=== Stored data ===

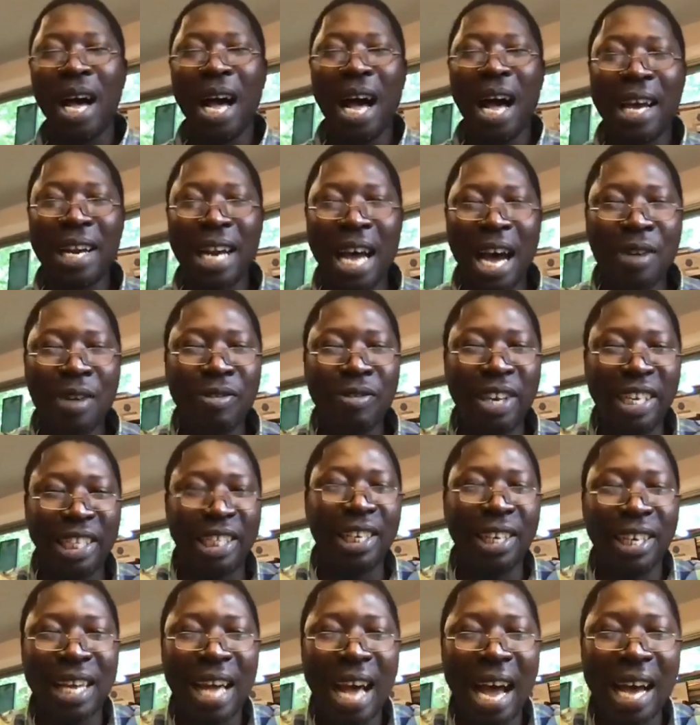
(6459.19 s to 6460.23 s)
are now
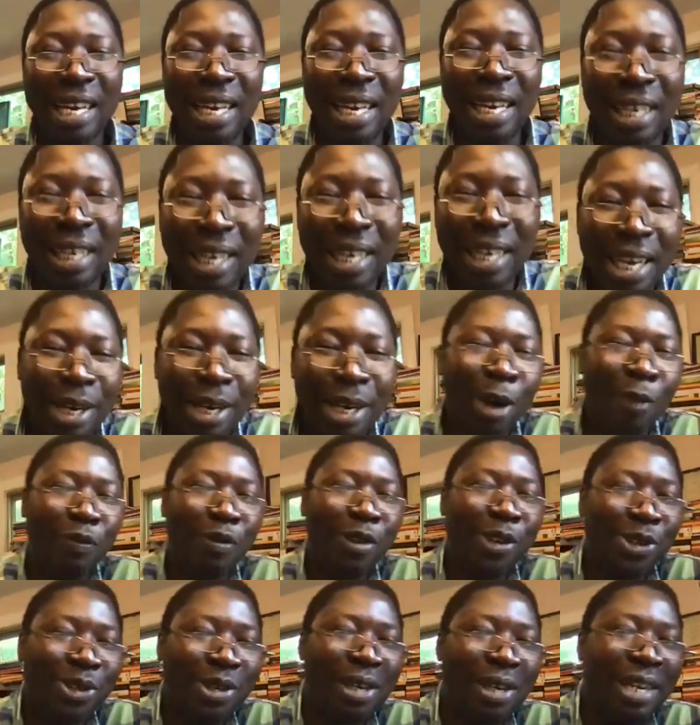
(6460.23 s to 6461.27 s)
disregarded in
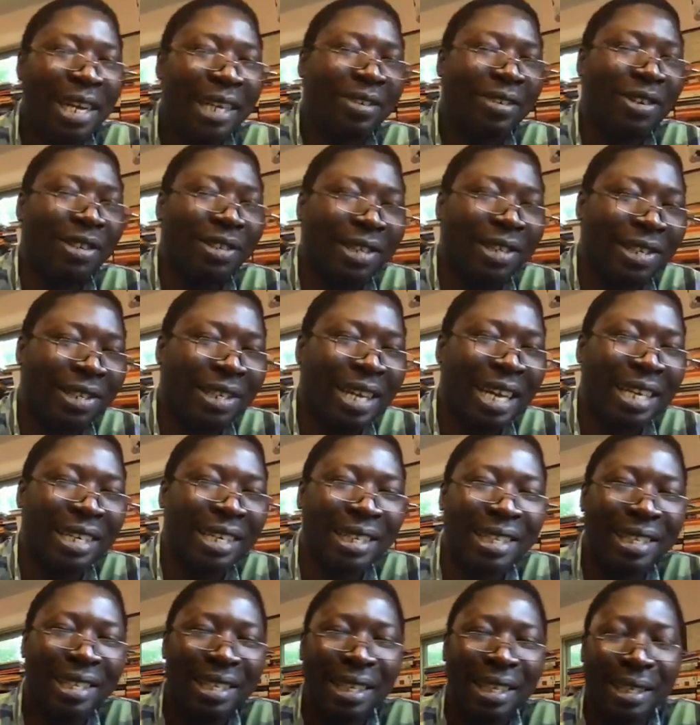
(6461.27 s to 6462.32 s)
official literacy
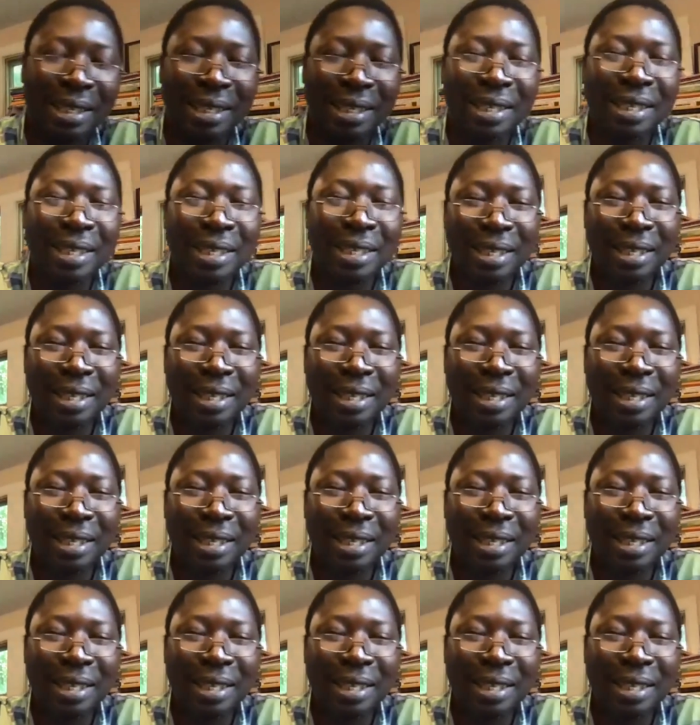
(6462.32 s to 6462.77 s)
statistics.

===

Exercise » In the answer, the entries should be restated verbatim, with all pictures omitted.

Reply »
(6459.19 s to 6460.23 s)
are now
(6460.23 s to 6461.27 s)
disregarded in
(6461.27 s to 6462.32 s)
official literacy
(6462.32 s to 6462.77 s)
statistics.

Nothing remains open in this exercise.